What others can do to help:
A lot of people think that anxiety is this made-up-over-dramatic-thing some individuals 'do.' It's not. For those of us who struggle and suffer, we would give anything for it to be some kind of made-up game of make believe. Personally, I can't remember a time in my life where I was anxiety-free. This isn't to say that my life isn't full of fun, love, and happiness; it is. Anxiety is just something that goes along with the package of Dana.
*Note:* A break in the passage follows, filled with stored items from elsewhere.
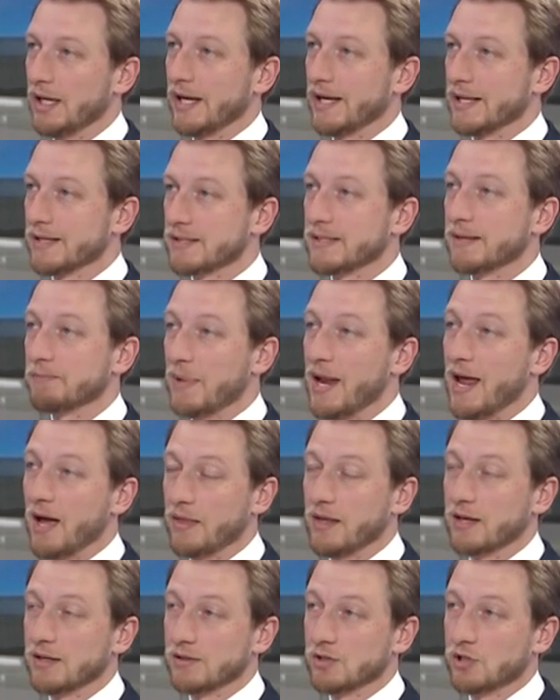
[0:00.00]
It's now
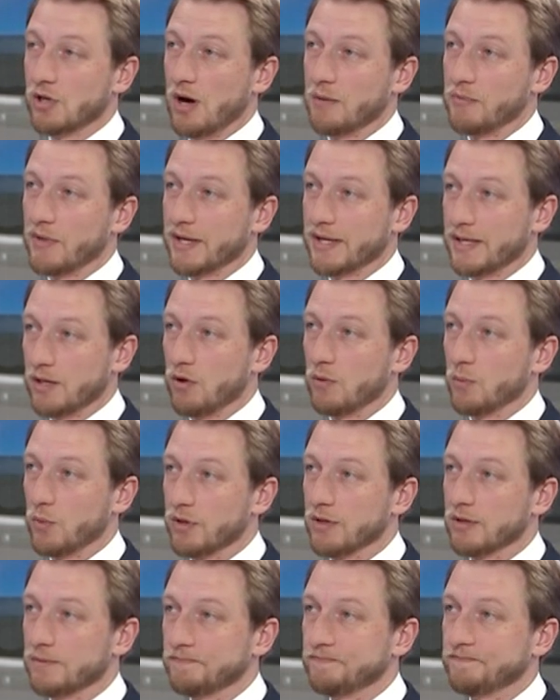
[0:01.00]
that time they get on
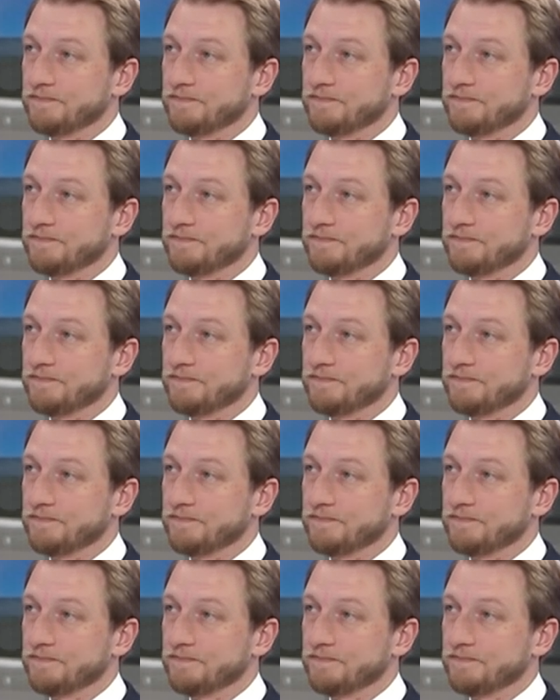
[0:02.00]
with it.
It's something I will most likely have the rest of my life, and I'm okay with that because, for the most part, I know how to manage my anxiety in a healthy way.

Don't treat people with anxiety any different that someone without anxiety. I can only speak for myself, but I would hate to think that others perceive me differently or think less of me just because of this "thing." Listen to me when I need to vent or cry because it helps, it really does. More that this, let me know you're available for me to talk to you. Don't tell me to "get over it." If it were that simple, anxiety disorders wouldn't even exist.  The thing that helps the most is nonjudgmental, unconditional, and understanding love and support.  There is always hope. Always.

(The main resources for this blog post: own personal/professional experiences as well as WebMD/Mayoclinic)

I hoped this helped someone out there.